Set down exact lines only, from the line with "[00:00:02.00 to 00:00:03.00]" through the last line of the material below, with every picture left out.

>>>>

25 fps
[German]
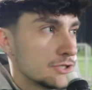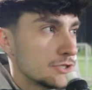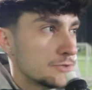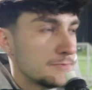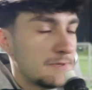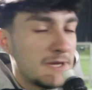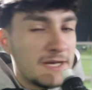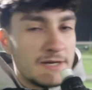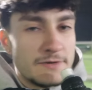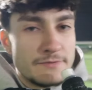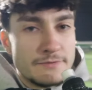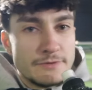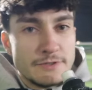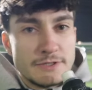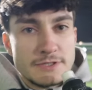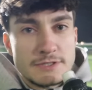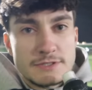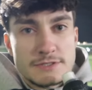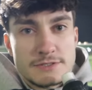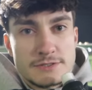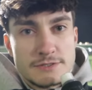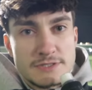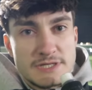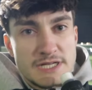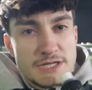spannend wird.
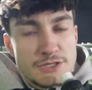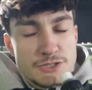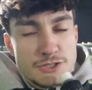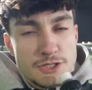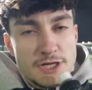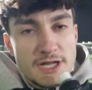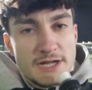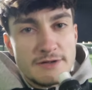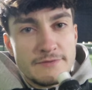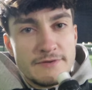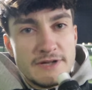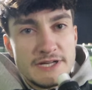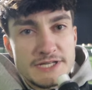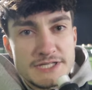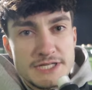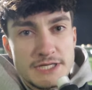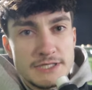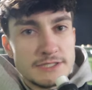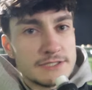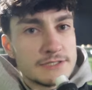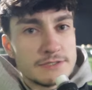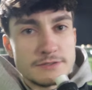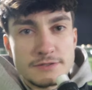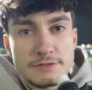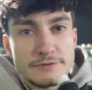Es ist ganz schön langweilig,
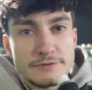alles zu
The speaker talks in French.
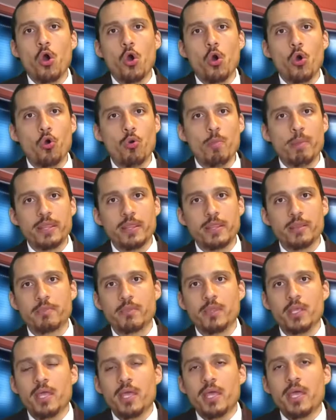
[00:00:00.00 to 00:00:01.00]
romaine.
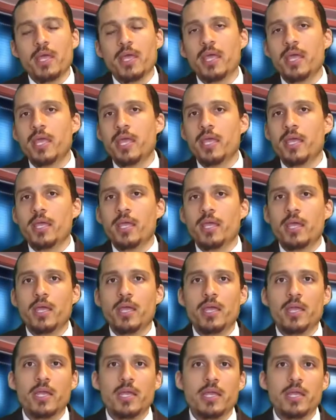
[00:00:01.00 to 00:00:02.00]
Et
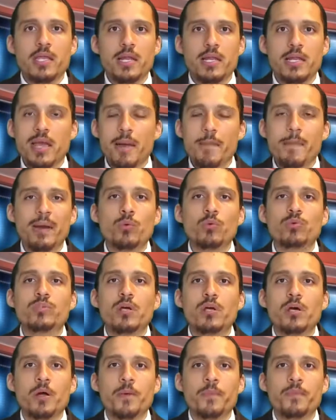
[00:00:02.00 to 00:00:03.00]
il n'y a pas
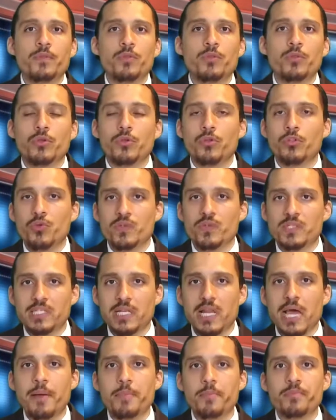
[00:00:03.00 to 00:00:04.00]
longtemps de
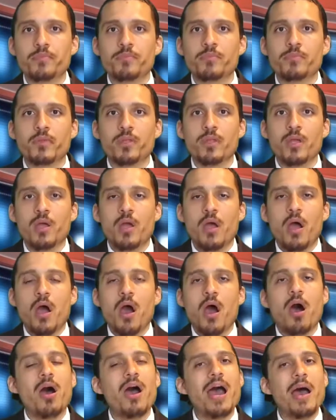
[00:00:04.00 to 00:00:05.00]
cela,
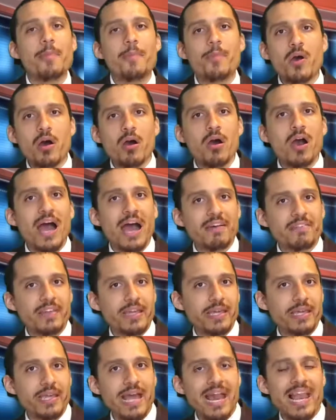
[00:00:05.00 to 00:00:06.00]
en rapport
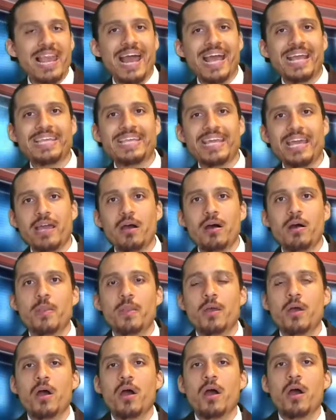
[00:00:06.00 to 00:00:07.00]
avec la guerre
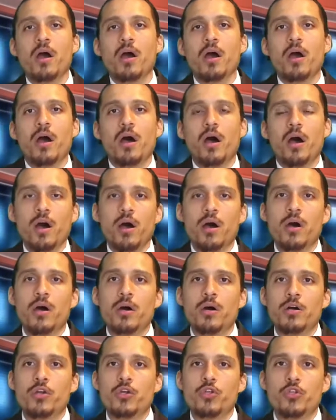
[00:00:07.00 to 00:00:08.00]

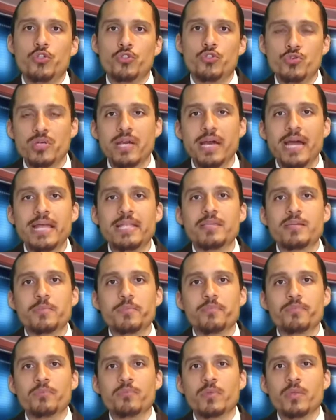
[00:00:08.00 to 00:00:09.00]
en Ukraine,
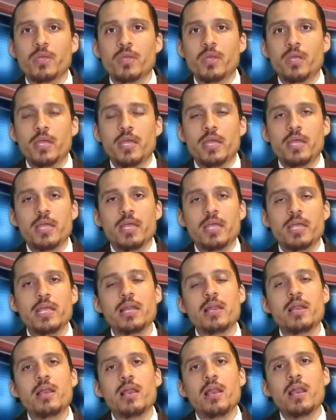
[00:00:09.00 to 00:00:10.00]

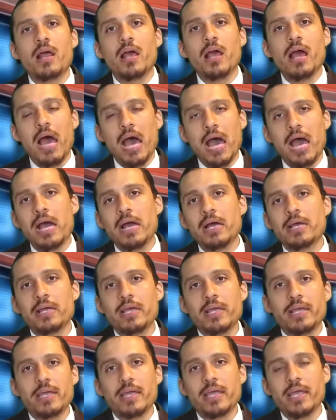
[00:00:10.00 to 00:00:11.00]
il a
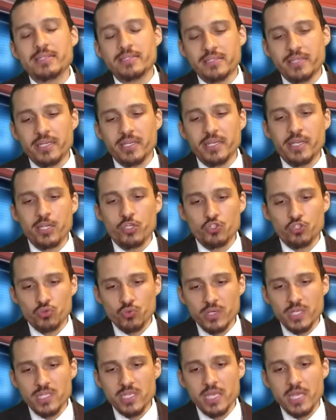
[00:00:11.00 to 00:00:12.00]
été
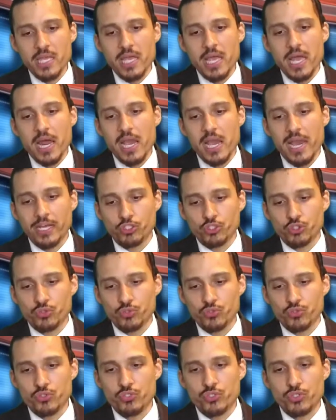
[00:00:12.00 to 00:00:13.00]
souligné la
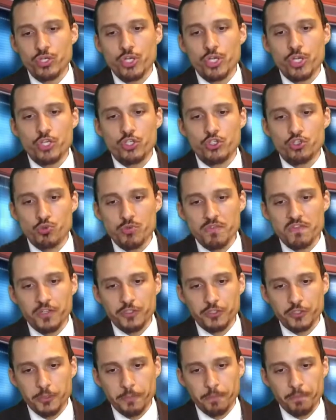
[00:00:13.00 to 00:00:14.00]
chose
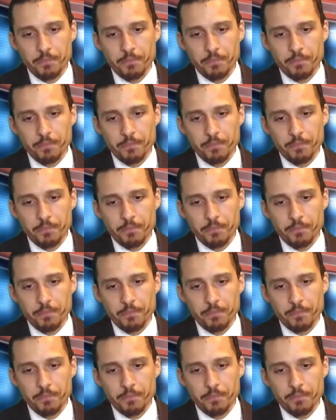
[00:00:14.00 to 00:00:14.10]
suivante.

<<<<

■ Reply to the exercise:
[00:00:02.00 to 00:00:03.00]
il n'y a pas
[00:00:03.00 to 00:00:04.00]
longtemps de
[00:00:04.00 to 00:00:05.00]
cela,
[00:00:05.00 to 00:00:06.00]
en rapport
[00:00:06.00 to 00:00:07.00]
avec la guerre
[00:00:07.00 to 00:00:08.00]

[00:00:08.00 to 00:00:09.00]
en Ukraine,
[00:00:09.00 to 00:00:10.00]

[00:00:10.00 to 00:00:11.00]
il a
[00:00:11.00 to 00:00:12.00]
été
[00:00:12.00 to 00:00:13.00]
souligné la
[00:00:13.00 to 00:00:14.00]
chose
[00:00:14.00 to 00:00:14.10]
suivante.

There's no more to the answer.